The Mad Doctor of Market Street is a 1942 American horror film produced by Universal Pictures starring Lionel Atwill. The film was a low-budget project that used the studio's contract players and gave rising director Joseph H. Lewis an opportunity to demonstrate his versatility with little production money.

The film is part of the mad scientist genre. In this case, the film's scientist performs regeneration experiments on human subjects. He survives a shipwreck and is stranded on a tropical island with the other survivors. He gains influence over the natives by demonstrating his ability to resurrect others, and uses that influence to perform involuntary experiments on the other survivors.

==Plot==
The mad doctor Benson pays a destitute man $1,000 to be the first human subject of his regeneration experiments. When the man dies, Dr. Benson boards a liner headed to New Zealand to escape police search. The ship catches fire and sinks. In a life boat Benson and five survivors land on a tropical island. He brings the apparently dead wife of the native chief back to life and is pronounced a god by the natives. Benson has the lifeboat burned and tells his fellow survivors that he intends to use them as subjects of his further experiments.

==Cast==
Cast sourced from the American Film Institute and the book Universal Horrors.

==Production==
The original script for The Mad Doctor of Market Street was written by Al Martin under the title Terror of the South Seas. The screenwriter and director Joseph H. Lewis had previously collaborated on Invisible Ghost for Monogram Pictures. When filming began in July 1941, the title changed to Terror of the Islands.

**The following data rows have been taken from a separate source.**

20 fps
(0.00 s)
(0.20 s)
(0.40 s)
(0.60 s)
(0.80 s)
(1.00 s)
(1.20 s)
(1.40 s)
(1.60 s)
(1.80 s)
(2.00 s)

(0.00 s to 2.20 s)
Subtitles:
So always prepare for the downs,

In a 1988 interview, Richard Davies remembered little, and stated that "[ Lionel Atwill ] was the star of the picture and we just had a speaking acquaintance" and that in his opinion "the picture was not as good as the picture I made with Fred Astaire called The Sky's the Limit for RKO."

==Release==
The Mad Doctor of Market Street premiered in New York on January 4, 1942, and in Los Angeles on January 23. It opened wide on February 27, 1942. In early 1942, the film was double featured with The Wolf Man. The film had a pseudo-follow up with Abbott and Costello in Pardon My Sarong.

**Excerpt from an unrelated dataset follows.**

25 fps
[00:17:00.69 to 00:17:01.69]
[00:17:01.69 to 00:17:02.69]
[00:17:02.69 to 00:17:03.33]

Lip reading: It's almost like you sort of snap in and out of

By 2006, the film was not released on home video in any format. The film was released on DVD on October 7, 2014, by the Willette Acquisition Corp. Along with Murders in the Zoo, The Mad Ghoul and The Strange Case of Doctor Rx, The Mad Doctor of Market Street was released on Blu-ray as part of Scream! Factory's Universal Horror Collection Volume 2 on July 23, 2019.

==Reception==
From contemporary reviews, Lee Mortimer of The New York Daily News declared the film to be "on a par with all the other mad doctor mellers which have been shown on the Rialto screen." William Boehnel of The New York World-Telegram called the film "a really bad piece of workmanship" and that it had a "story so bogus, so labored, so dreary, the dialogue is so unfunny and the acting so embarrassing that the whole thing is in a class by itself. Rarely has anything more ponderous or tasteless come out of the film capitol." A review in Harrison's Reports declared that it was "so ridiculous is the story, and so slow-moving the action, that patrons will be bored instead of excited."

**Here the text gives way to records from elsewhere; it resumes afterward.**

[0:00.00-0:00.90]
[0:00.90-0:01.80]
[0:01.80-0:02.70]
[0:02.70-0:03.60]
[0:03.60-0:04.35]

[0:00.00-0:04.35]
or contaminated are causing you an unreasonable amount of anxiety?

From retrospective reviews, the authors of Universal Horrors declared the film to be "a foolish but occasionally entertaining little time-killer if viewed with low expectations." Hal Erickson of AllMovie found that "the fact that it was the only Universal horror film directed by cult favorite Joseph H. Lewis, it's a shame that Mad Doctor of Market Street isn't better than it is." and that it was "worth the price of admission for its chilling closing sequence alone."
The film received a two out of four star rating in Leonard Maltin's Classic Movie Guide. Writing for Famous Monsters of Filmland in 1962, Joe Dante Jr. included Mad Doctor of Market Street on his list of the worst horror films of all time. Dante declared it as Lionel Atwill's poorest film that was "nearly plotless" and a "very poor jungle thriller."